Criticism: When it was brought up, the idea was met immediately by criticism from opposite sides.

Councilwoman Mary Wagner, who said she's over 60 and is up to date with her payments, said she had a few questions she knew residents would be asking, such as could it be seen as rewarding bad behavior because it only helps people who haven't been paying their bills.

"Why do we have to give the other ones a break if we're not getting one?" she said. "It's not fair to me or the next person who pays theirs."

Despite raising that thought, Wagner voted in favor of the motion, even though her husband, Rich, first said "no" from the audience loudly enough that Mauck had to tell him to be quiet during the vote.

During the continuing discussion after the motion passed, councilwoman Shelley Metzler raised concerns about how little the borough knew about how much money this would result in it giving back. Borough solicitor Margaret Driscoll said the council members could pass another motion repealing the one they'd just OK'd, but no one made a motion to that effect.

Paying the bills: Mauck maintained that "we're not talking about a whole lot of money here," but said it would be impossible to know how many people would come forward for the $100 exoneration.

He said the debt relief also might be a good way to bring in some more people to pay their bills — for example, if someone owes $500 and comes in to claim the $100 off, they might be more likely to pay the remaining $400, which the borough hadn't gotten up to that point.

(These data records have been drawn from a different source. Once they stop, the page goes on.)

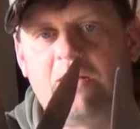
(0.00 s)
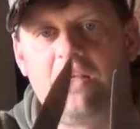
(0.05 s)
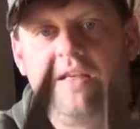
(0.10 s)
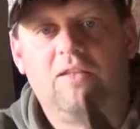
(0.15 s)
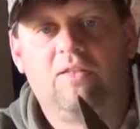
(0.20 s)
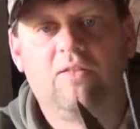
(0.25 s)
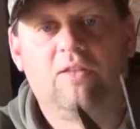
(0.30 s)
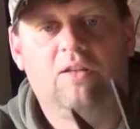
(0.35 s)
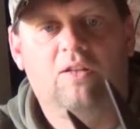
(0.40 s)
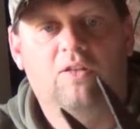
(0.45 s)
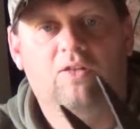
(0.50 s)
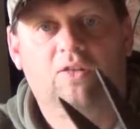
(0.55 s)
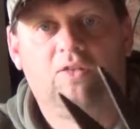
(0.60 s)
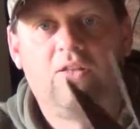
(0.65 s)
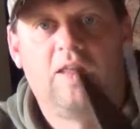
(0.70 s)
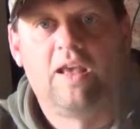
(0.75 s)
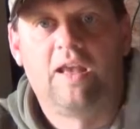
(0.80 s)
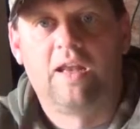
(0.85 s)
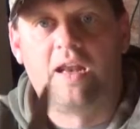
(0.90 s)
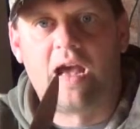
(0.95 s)
these is
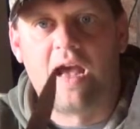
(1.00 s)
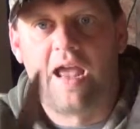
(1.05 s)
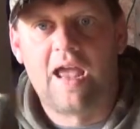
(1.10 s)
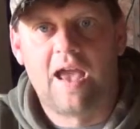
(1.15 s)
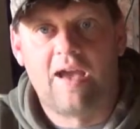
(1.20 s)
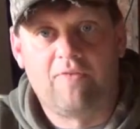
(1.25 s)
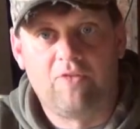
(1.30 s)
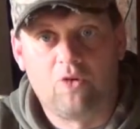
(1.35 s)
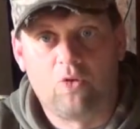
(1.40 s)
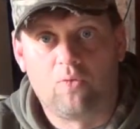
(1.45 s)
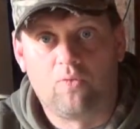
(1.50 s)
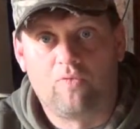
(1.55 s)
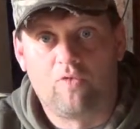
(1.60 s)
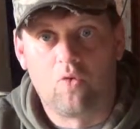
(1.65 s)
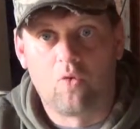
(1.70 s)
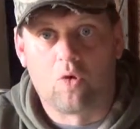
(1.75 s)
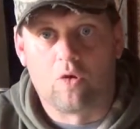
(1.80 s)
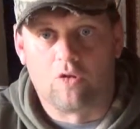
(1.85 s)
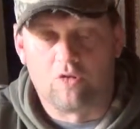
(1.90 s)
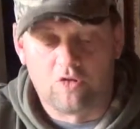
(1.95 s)
that I have an old
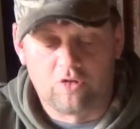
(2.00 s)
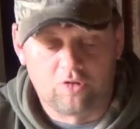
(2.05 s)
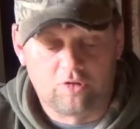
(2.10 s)
forge,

Melissa Wirls, the borough manager, didn't weigh in either way on any of the discussions but did bring up the borough's enforcement efforts and the people who have come in to pay the money. She said one "older gentleman" said he'd been coming in every year and just paying the borough $1 so it would leave him alone. When told that wouldn't be possible this year, he left and then came back with the full amount he owed.

"He readily admitted: 'I just didn't want to pay,'" she said.

He wasn't the only one who had that kind of approach, she said.

"One gentleman told (the borough secretary) she had just ruined his vacation by making him pay," she said.

She said some of the residents do owe thousands of dollars in unpaid fees.

Too little: The only one who voted against the $100 idea was councilman Brian Wilson, who thought that amount was too little.

"If we're gonna do it, let's do it the right way," he said. He mentioned the idea of exonerating everybody's unpaid sewer fees, and then talked about merely raising the exoneration from $100 to $1,000.

Wilson's proposal ended up being that no senior resident homeowners in the borough would have to pay their sewer bill during the final quarter of 2016. The council agreed to have Driscoll get in touch with York Water Co. to find out the company's thoughts and have the company look further into how much that might cost the borough.

The borough council's next meeting is at 6 p.m. Monday, Sept. 26, in the municipal offices at 1381 W. Poplar St., which is the building that used to be Grace Loucks Elementary School.